[Records from a collection]
──────────────────────────────

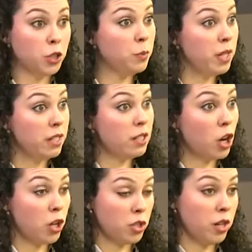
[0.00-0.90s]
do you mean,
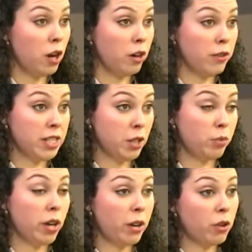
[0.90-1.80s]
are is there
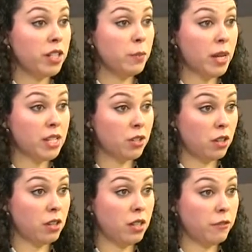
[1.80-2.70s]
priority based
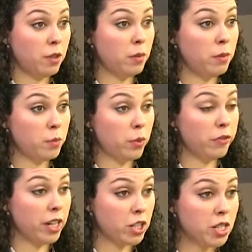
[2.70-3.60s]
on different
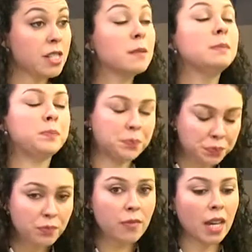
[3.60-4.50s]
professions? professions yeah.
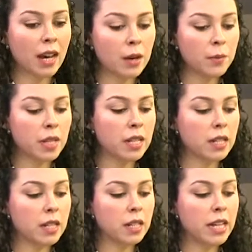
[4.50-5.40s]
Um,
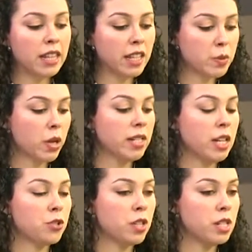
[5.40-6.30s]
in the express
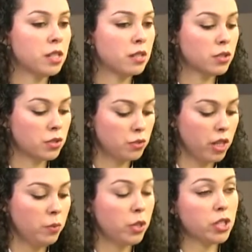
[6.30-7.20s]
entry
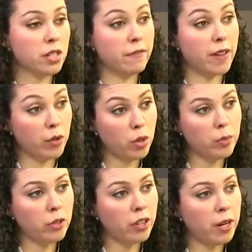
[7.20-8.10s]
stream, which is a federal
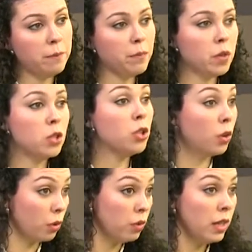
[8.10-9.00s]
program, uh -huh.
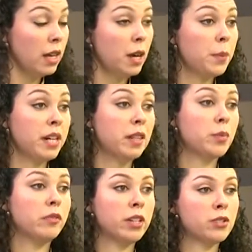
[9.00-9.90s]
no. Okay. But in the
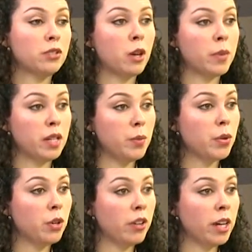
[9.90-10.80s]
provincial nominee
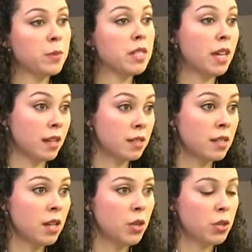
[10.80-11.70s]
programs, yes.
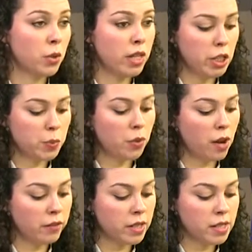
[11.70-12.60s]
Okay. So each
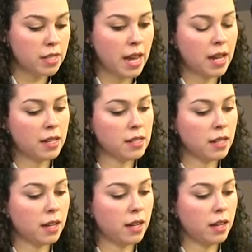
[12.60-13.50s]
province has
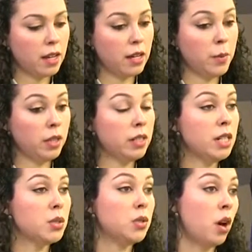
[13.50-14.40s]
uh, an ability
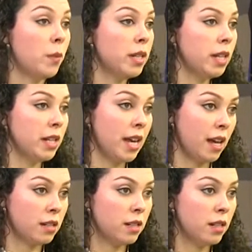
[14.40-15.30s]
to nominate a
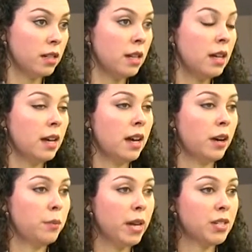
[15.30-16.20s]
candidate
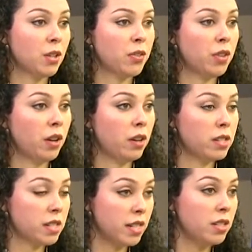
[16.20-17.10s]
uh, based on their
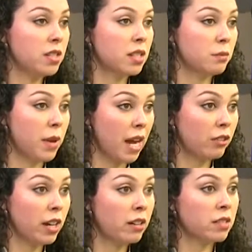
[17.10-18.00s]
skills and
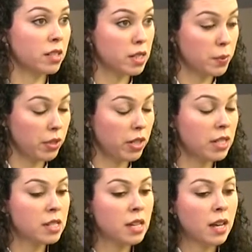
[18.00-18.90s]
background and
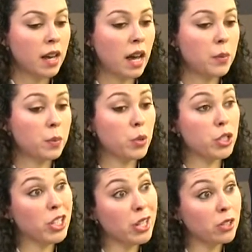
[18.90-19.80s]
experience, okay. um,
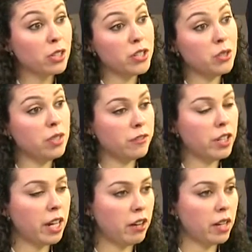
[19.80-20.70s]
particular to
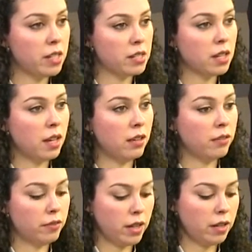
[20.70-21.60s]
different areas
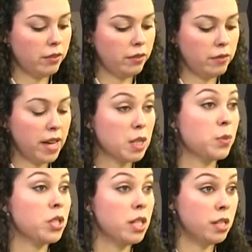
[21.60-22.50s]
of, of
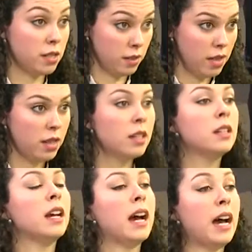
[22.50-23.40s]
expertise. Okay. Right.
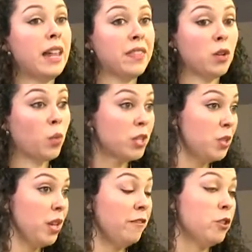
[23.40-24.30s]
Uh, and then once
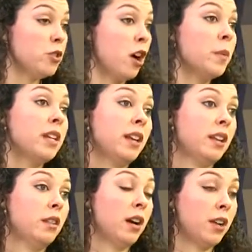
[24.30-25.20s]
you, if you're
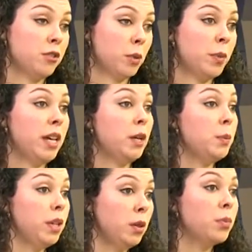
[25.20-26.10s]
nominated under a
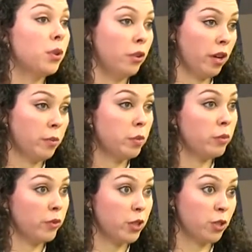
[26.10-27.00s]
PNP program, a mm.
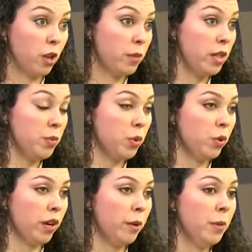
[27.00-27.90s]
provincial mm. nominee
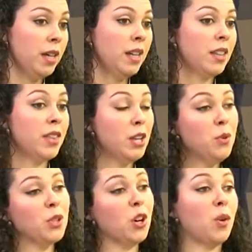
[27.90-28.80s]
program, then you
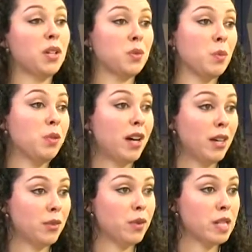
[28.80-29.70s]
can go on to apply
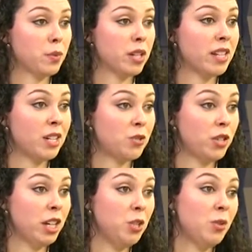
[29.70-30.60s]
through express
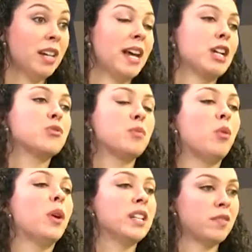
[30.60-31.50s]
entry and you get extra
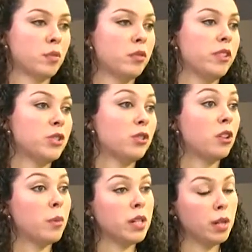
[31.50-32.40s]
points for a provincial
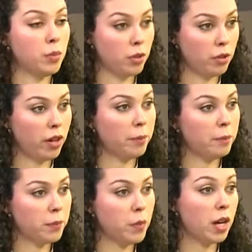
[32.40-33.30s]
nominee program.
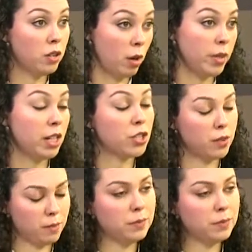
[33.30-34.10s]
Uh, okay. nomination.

──────────────────────────────

Work item
Restate the entries above word for word, keeping pictures out of the copy.

Task answer
[0.00-0.90s]
do you mean,
[0.90-1.80s]
are is there
[1.80-2.70s]
priority based
[2.70-3.60s]
on different
[3.60-4.50s]
professions? professions yeah.
[4.50-5.40s]
Um,
[5.40-6.30s]
in the express
[6.30-7.20s]
entry
[7.20-8.10s]
stream, which is a federal
[8.10-9.00s]
program, uh -huh.
[9.00-9.90s]
no. Okay. But in the
[9.90-10.80s]
provincial nominee
[10.80-11.70s]
programs, yes.
[11.70-12.60s]
Okay. So each
[12.60-13.50s]
province has
[13.50-14.40s]
uh, an ability
[14.40-15.30s]
to nominate a
[15.30-16.20s]
candidate
[16.20-17.10s]
uh, based on their
[17.10-18.00s]
skills and
[18.00-18.90s]
background and
[18.90-19.80s]
experience, okay. um,
[19.80-20.70s]
particular to
[20.70-21.60s]
different areas
[21.60-22.50s]
of, of
[22.50-23.40s]
expertise. Okay. Right.
[23.40-24.30s]
Uh, and then once
[24.30-25.20s]
you, if you're
[25.20-26.10s]
nominated under a
[26.10-27.00s]
PNP program, a mm.
[27.00-27.90s]
provincial mm. nominee
[27.90-28.80s]
program, then you
[28.80-29.70s]
can go on to apply
[29.70-30.60s]
through express
[30.60-31.50s]
entry and you get extra
[31.50-32.40s]
points for a provincial
[32.40-33.30s]
nominee program.
[33.30-34.10s]
Uh, okay. nomination.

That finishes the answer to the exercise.